In March 2026, U.S. containerized imports increased 12.4% from February to a total of 2,353,611 twenty-foot equivalent units (TEU) and decreased 1.1% compared to March 2025. The rebound follows a typical seasonal pattern after February’s decline, with volumes remaining well above pre-pandemic levels, indicating continued resilience in underlying demand despite ongoing policy and economic uncertainty.
China-origin imports continued to trend downward in March, declining 2.3% month-over-month and remaining more than 30% below their July 2024 peak. While sourcing diversification toward Southeast Asia and other regions persists, overall imports from the top 10 countries of origin declined just 1.4% year-over-year, suggesting relatively stable global sourcing demand despite ongoing shifts in trade patterns.

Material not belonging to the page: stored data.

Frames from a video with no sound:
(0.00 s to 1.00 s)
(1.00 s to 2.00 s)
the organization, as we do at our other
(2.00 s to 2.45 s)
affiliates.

The broader trade environment has become increasingly complex. Escalating tensions in the Middle East have significantly disrupted global shipping, with the Strait of Hormuz effectively restricted and rising threats to the Bab al-Mandeb Strait, linking the Red Sea to the Gulf of Aden and on to the Indian Ocean, increasing risk across key maritime corridors. Heightened security concerns, vessel rerouting, and rising costs continue to affect shipping, though a ceasefire announced on April 7 may offer tentative signs of stabilization if it holds. At the same time, U.S. tariff policy remains in flux following February’s Supreme Court ruling and implementation of temporary Section 122 tariffs, while trade negotiations and agreements remain uncertain, including stalled U.S.–India talks, pending U.S.–EU agreement implementation, and potential U.S.–China negotiations. Together, these dynamics reinforce a global trade environment defined by volatility and uncertainty.

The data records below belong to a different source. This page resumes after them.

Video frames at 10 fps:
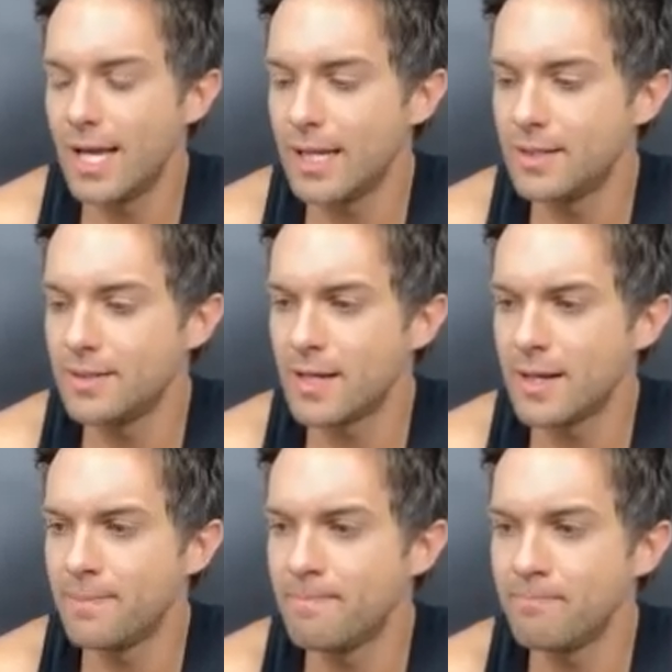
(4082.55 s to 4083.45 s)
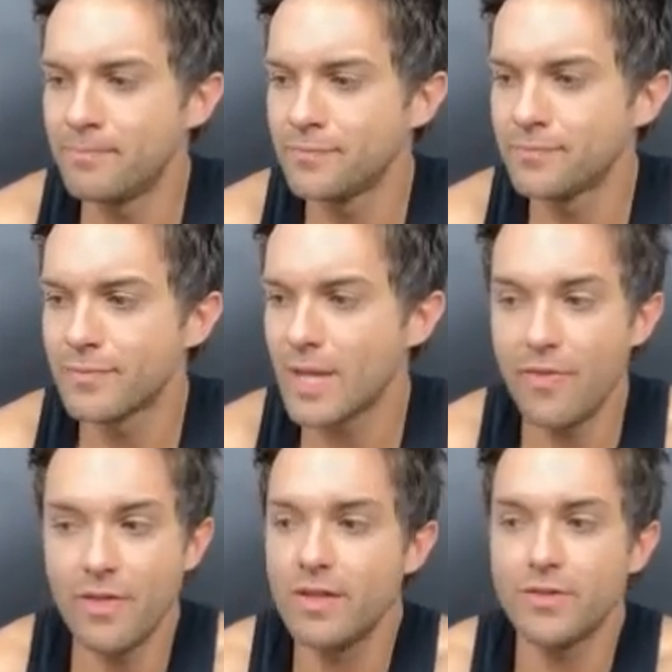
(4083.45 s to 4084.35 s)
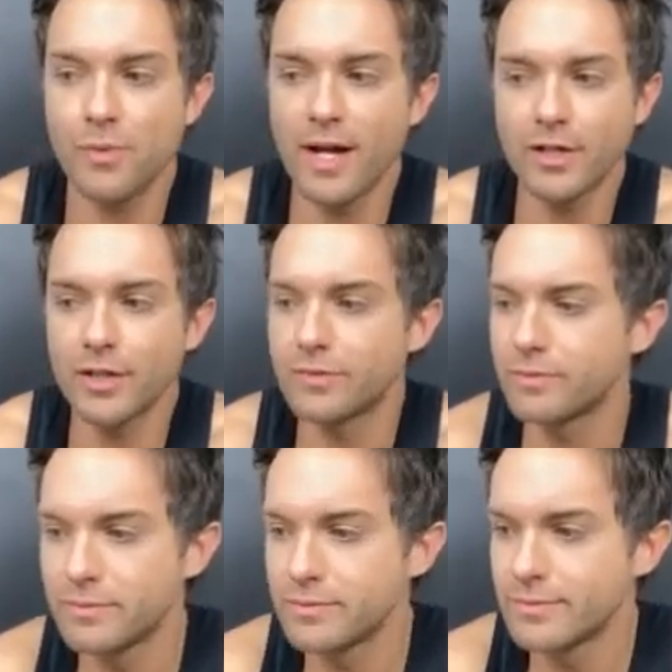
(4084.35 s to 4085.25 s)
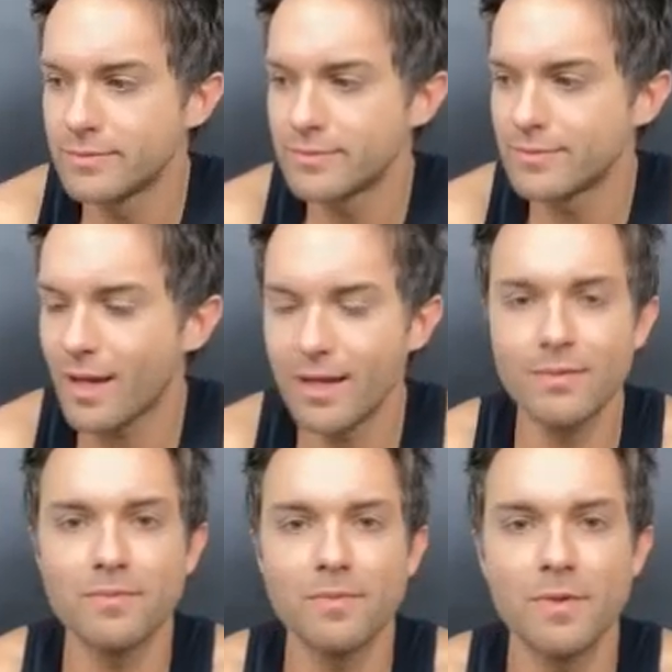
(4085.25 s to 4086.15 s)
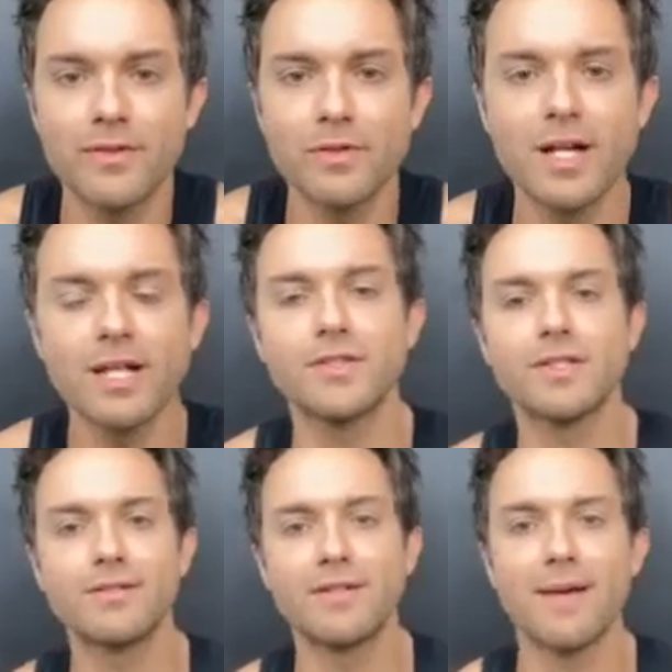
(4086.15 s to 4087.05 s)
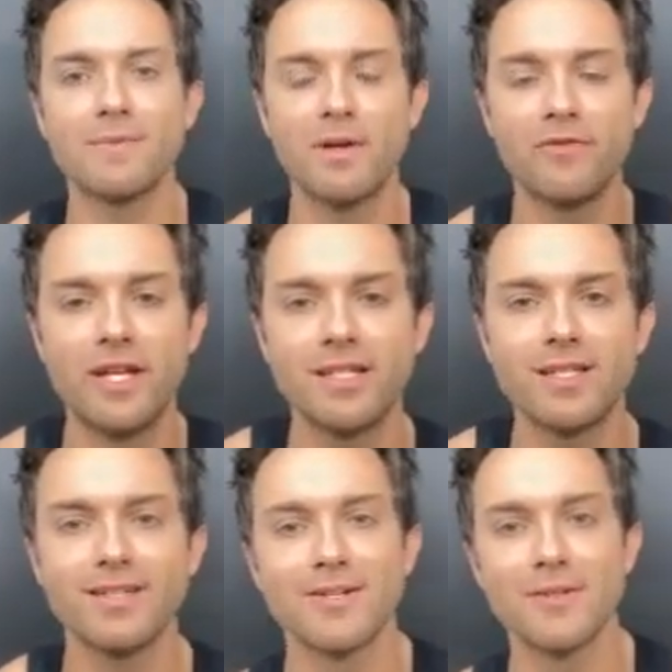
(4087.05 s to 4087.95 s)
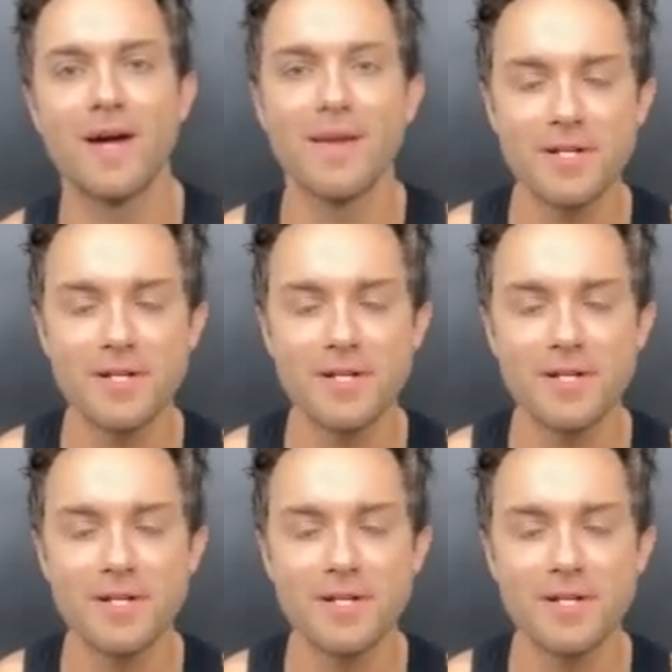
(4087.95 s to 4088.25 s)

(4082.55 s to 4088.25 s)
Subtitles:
And then this record and whatever else grabs my fancy along the way.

U.S. container imports post strong seasonal rebound in March, following February’s dip.
U.S. containerized imports totaled 2,353,611 TEUs in March 2026, up 12.4% month-over-month and down a slight 1.1% compared to March 2025 (see Figure 1). The March rebound suggests typical seasonal patterns at play following February’s decline, with volumes reflecting steady demand despite ongoing policy uncertainty. Volumes remained significantly elevated relative to pre-pandemic levels, standing 32.3% above March 2019. Year-to-date imports trail 2025 levels by 4.8%.

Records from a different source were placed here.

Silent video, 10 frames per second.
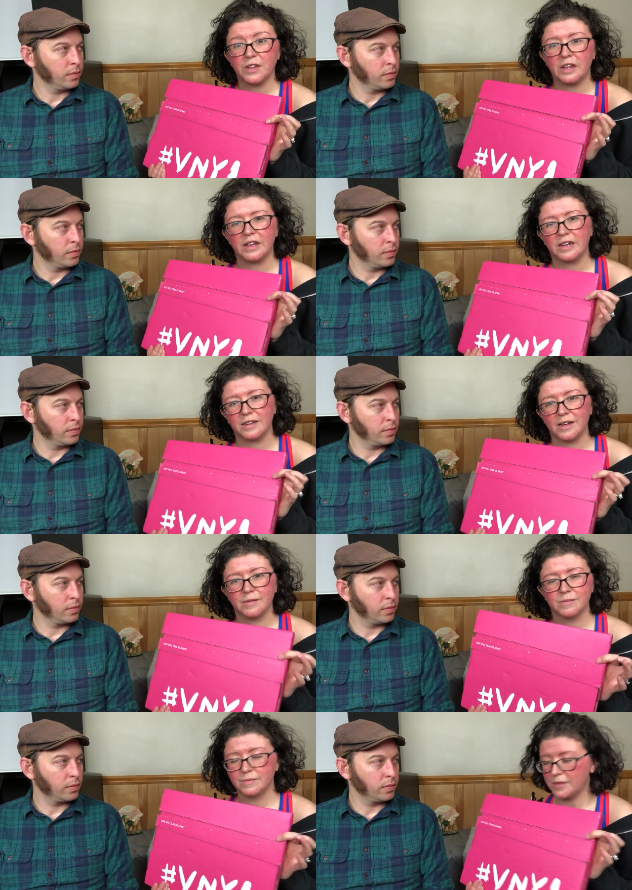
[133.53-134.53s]
Speaker 1: affiliate link, I
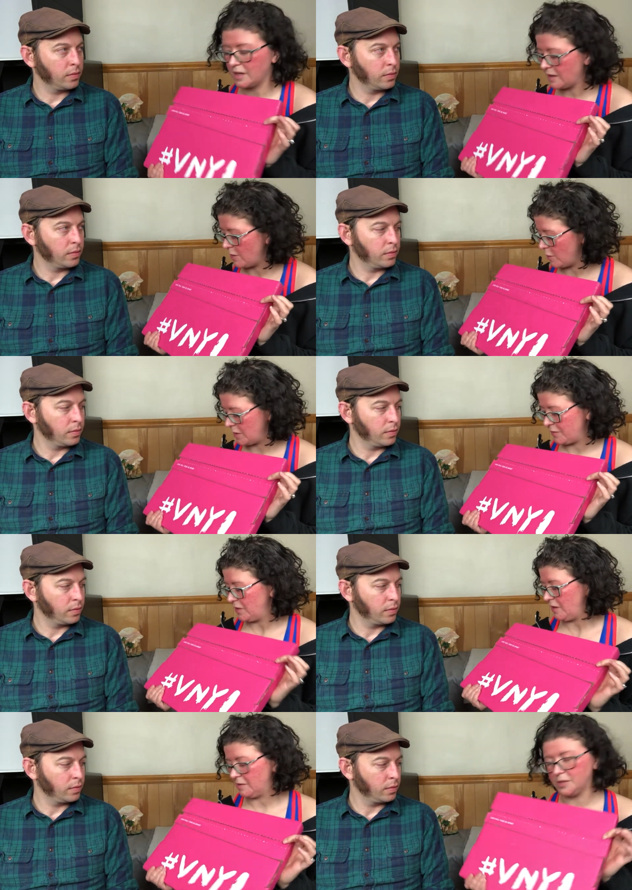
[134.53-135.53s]
or whatever,
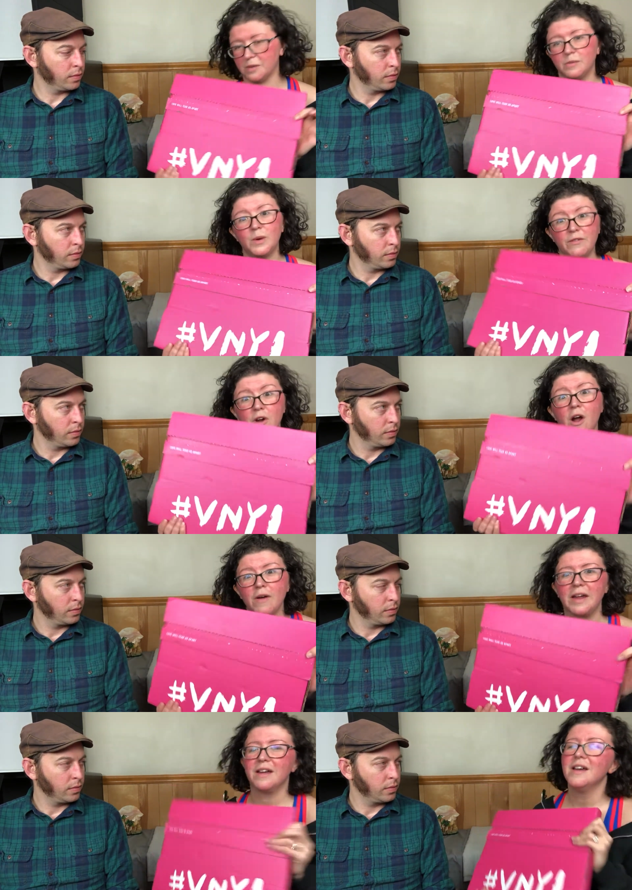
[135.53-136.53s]
you know. So whatever. All
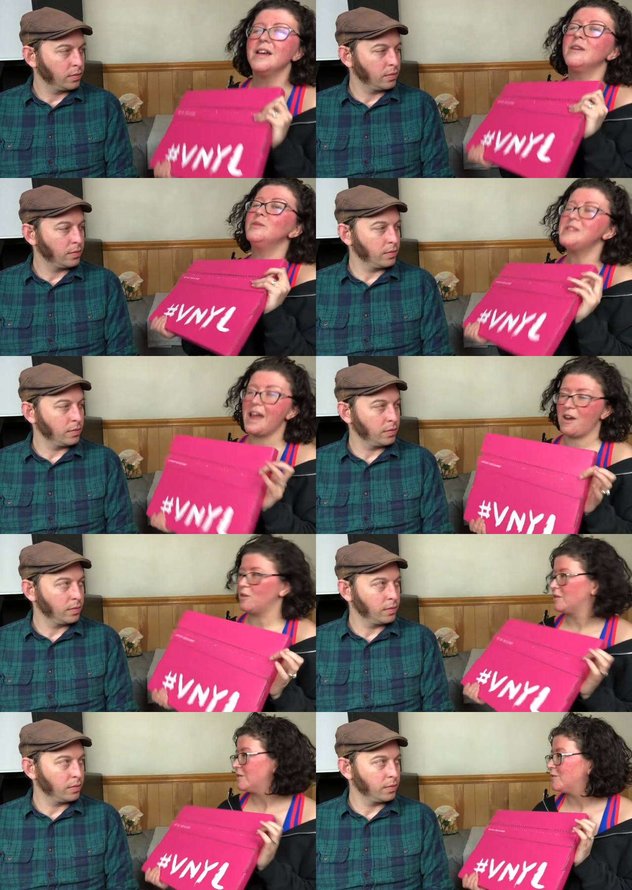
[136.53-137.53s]
right. Now,
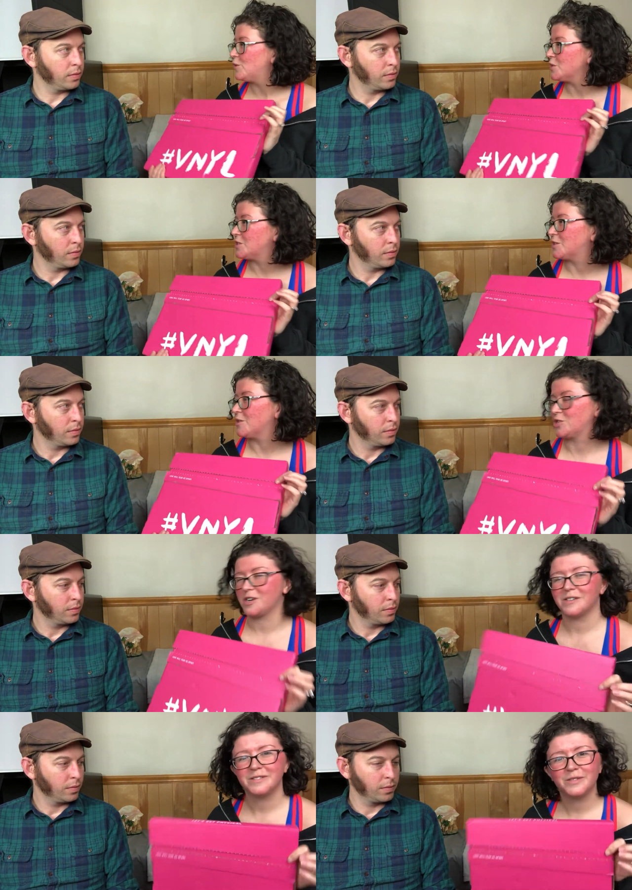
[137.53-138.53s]
full
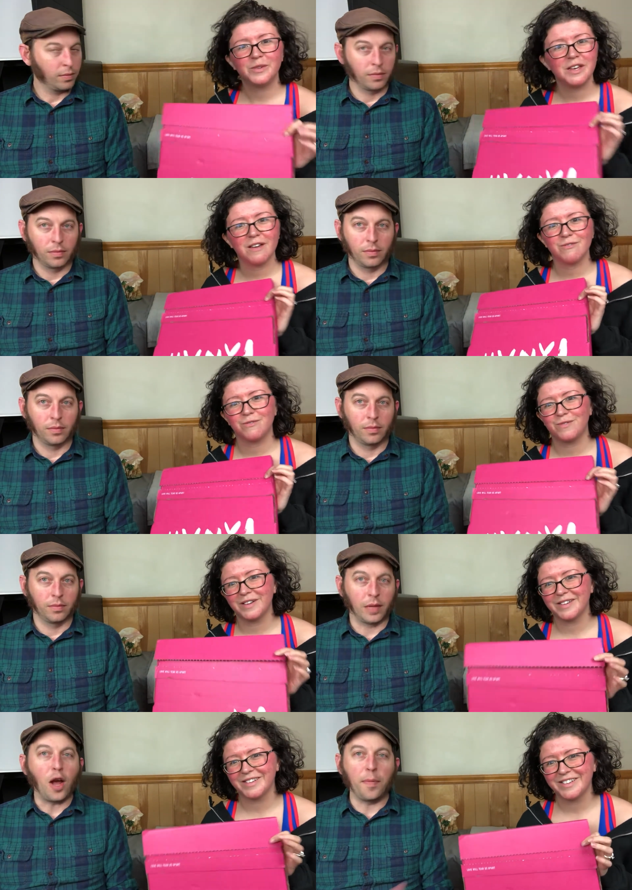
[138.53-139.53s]
disclosure, we have.
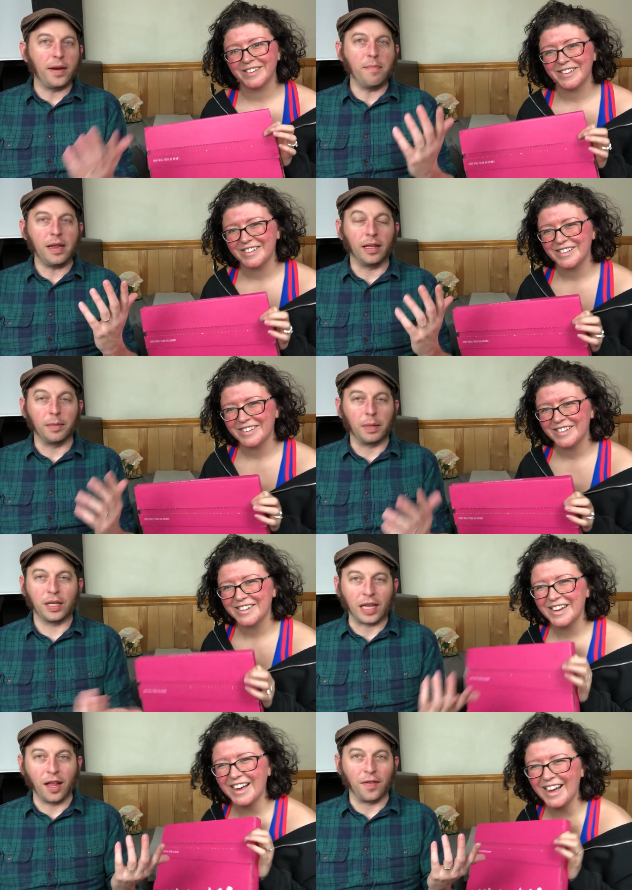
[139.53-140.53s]
Speaker 2: I opened it immediately
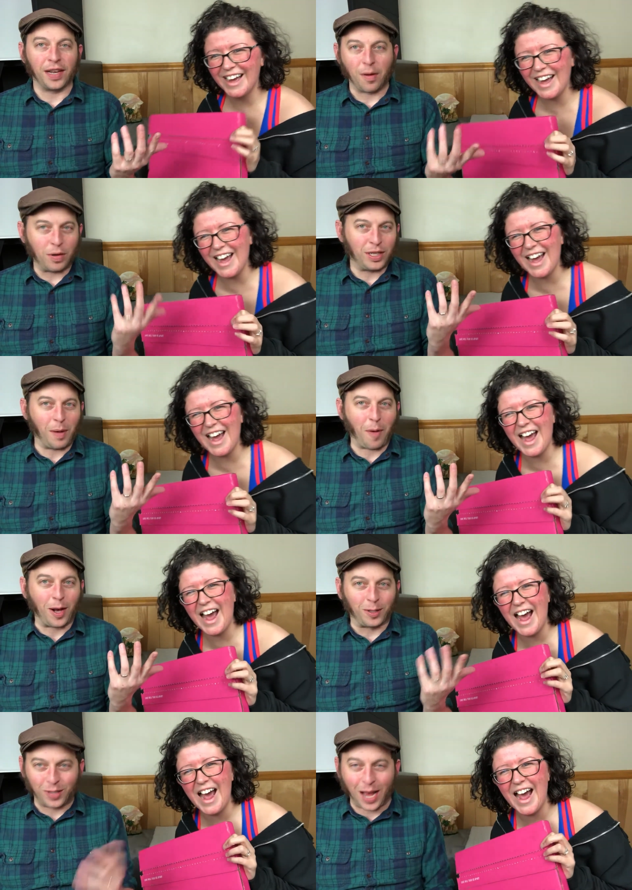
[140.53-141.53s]
because I love it and I want to see my
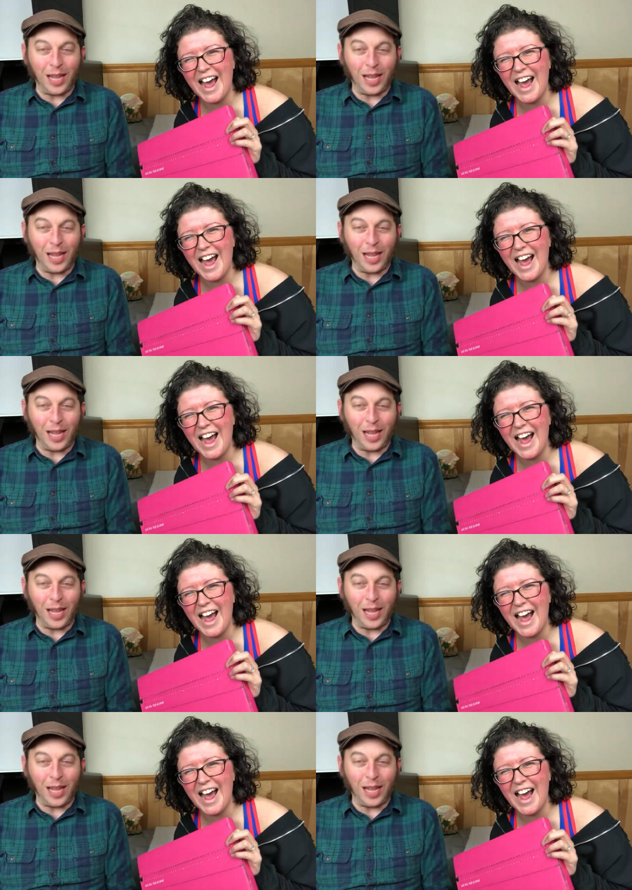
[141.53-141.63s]
records.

While observing the seasonal trend of month-over-month increases, February-to-March 2026 marks the strongest increase in recent years (see Figure 2). March import volume was also the fourth highest on record for the month, trailing March 2022 by 204,410 TEUs, March 2021 by 172,744 TEUs, and March 2025 by 27,063 TEUs, suggesting stable import activity.
Volumes at top 10 U.S. ports rebound in March.
Container volumes across the top 10 U.S. ports increased by 193,294 TEUs in March 2026, an 11.0% month-over-month gain (see Figure 3). Performance across individual ports was broadly positive, with gains reported at eight of the ten major gateways. New York/Newark recorded the largest increase, rising 37.3% (100,875 TEUs), followed by Norfolk, up 35.4% (38,091 TEUs). Additional strong gains were observed at Oakland (25.5%), Charleston (24.2%), Houston (19.1%), Miami (15.4%), and Savannah (13.0%). Los Angeles was the only port to post a significant decline, falling 11.0% (46,662 TEUs).
China-origin imports weaken further in March with broad category declines.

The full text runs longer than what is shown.